Neil Young's new album, _Sleeps with Angels_, is one of the best he's ever made with his on-again, off-again collaborators in the band Crazy Horse. It is also one of the most unusual.

In the past, Young has generally turned to the band when he wanted to blast full-bore, electric-guitar rock-and-roll, but for his softer, more reflective stuff he has more often worked with other musicians. Not so this time; there are other acoustic instruments all over the place-folk guitars, rinky-tink pianos that sound like what you hear in old Western movie saloons, flutes (!) - and it isn't until the sixth song, the 14-minute epic "Change Your Mind," that anything like Young's signature electric squeal comes to the fore.

Sonically, _Sleeps with Angels_ is something of a departure as well, recorded (I assume deliberately) so that it sounds as if the music's being picked up by one or two microphones at opposite ends of a long, empty room while the band jams unawares. I guarantee you haven't heard such unconventional instrumental balances (distantly miked drums, rhythm guitar way out front of the lead) since, oh, the last time you used that little shirt-pocket portable to tape your favorite local garage band playing live at the VFW hall.

That kind of studied primitivism disguises a canny sophistication, of course, and (predictably enough) what the album does have in common with Young and Crazy Horse's previous work is extremely interesting songs and a consistently vivid atmosphere. Here, for example, in meditations on urban decay like "Driveby" (as in shooting) and "Safeway Cart," the guitars let you practically feel the miasma of heat and paranoia rising from the Los Angeles sidewalks.

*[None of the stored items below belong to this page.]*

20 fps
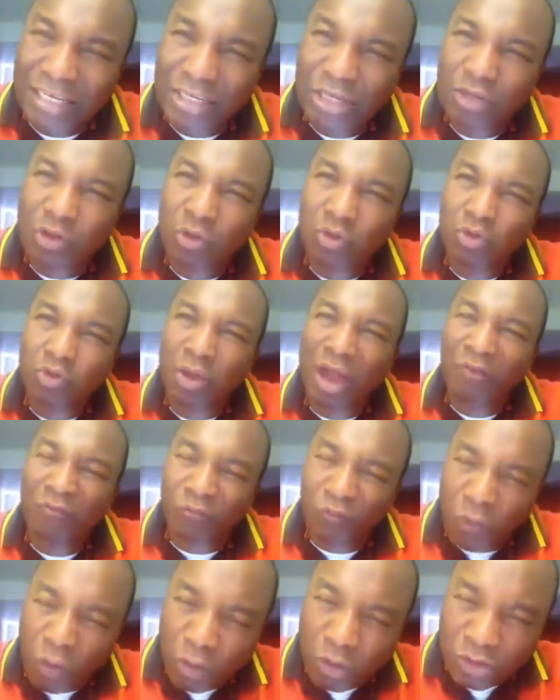you know, you are
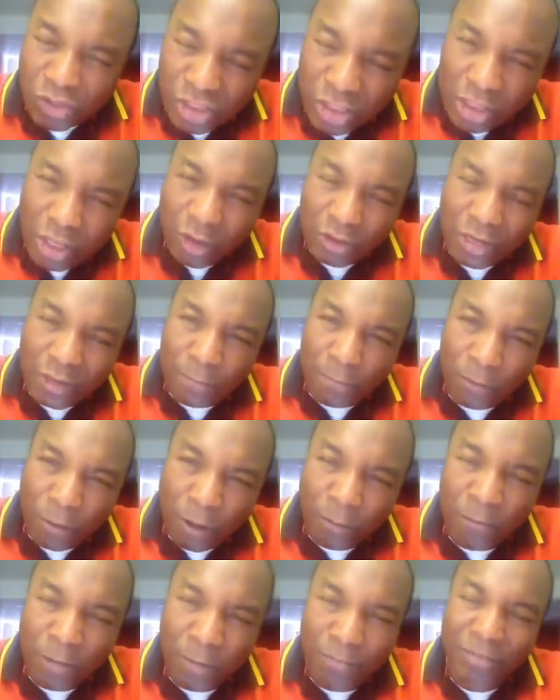focusing on the
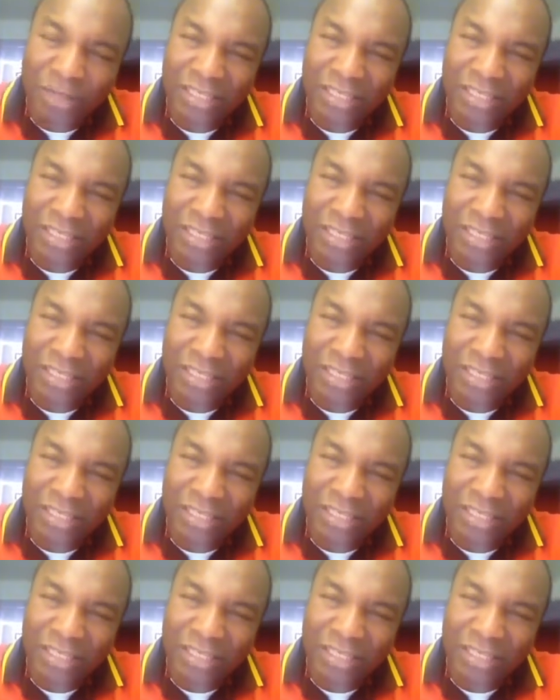problem.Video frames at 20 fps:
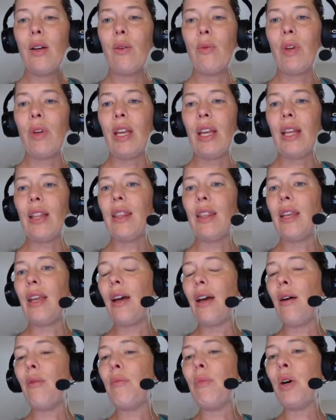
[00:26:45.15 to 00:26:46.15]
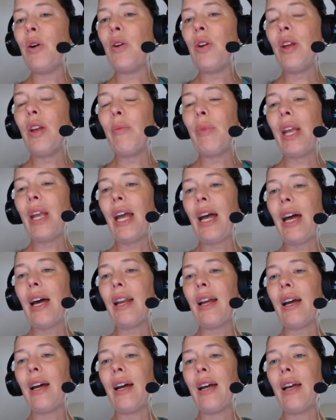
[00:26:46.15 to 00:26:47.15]
we get the ammonium
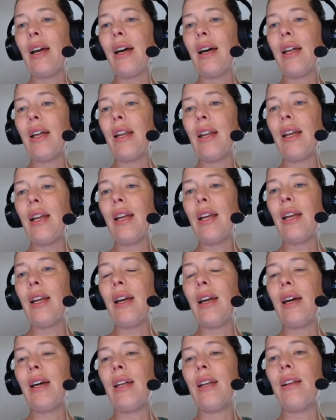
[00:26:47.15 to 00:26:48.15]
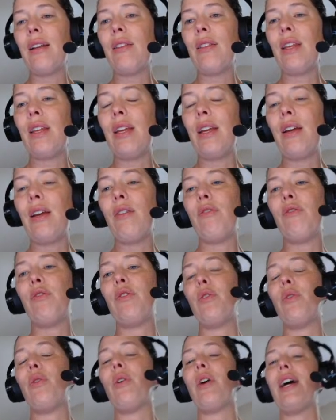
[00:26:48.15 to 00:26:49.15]
cation and the
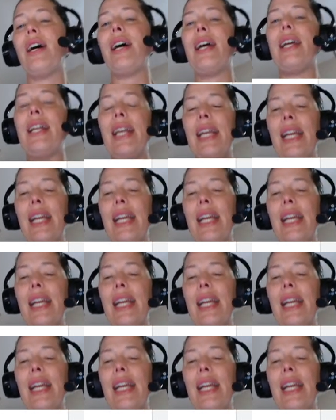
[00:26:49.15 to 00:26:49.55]
fluorideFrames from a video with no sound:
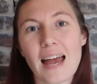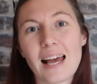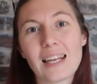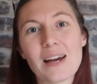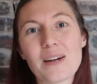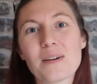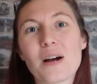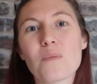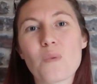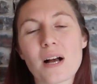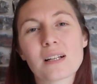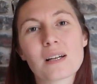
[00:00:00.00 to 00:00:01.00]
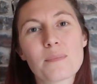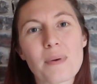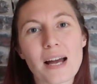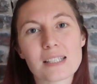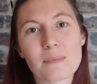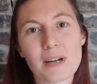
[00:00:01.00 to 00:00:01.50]
Hello and welcome
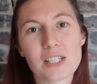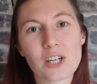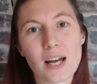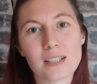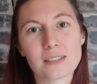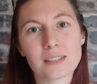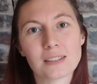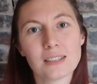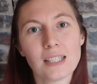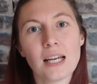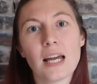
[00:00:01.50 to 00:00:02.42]
back to my channel.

On the title song, which most will read as a farewell to Nirvana's Kurt Cobain, Young manages a tone of rueful regret that miraculously skirts the mawkish while the band makes delicate-yet-grinding industrial noises. And in "Piece of Crap" he revs up the tempo for a funny, angry, punk-style indictment of rampant consumerism. The rest of the album maintains an almost magisterial mid-tempo calm.

If music can be both soothing and abrasive, _Sleeps with Angels_ is it. Ho hum. Another year, another brilliant Neil Young album.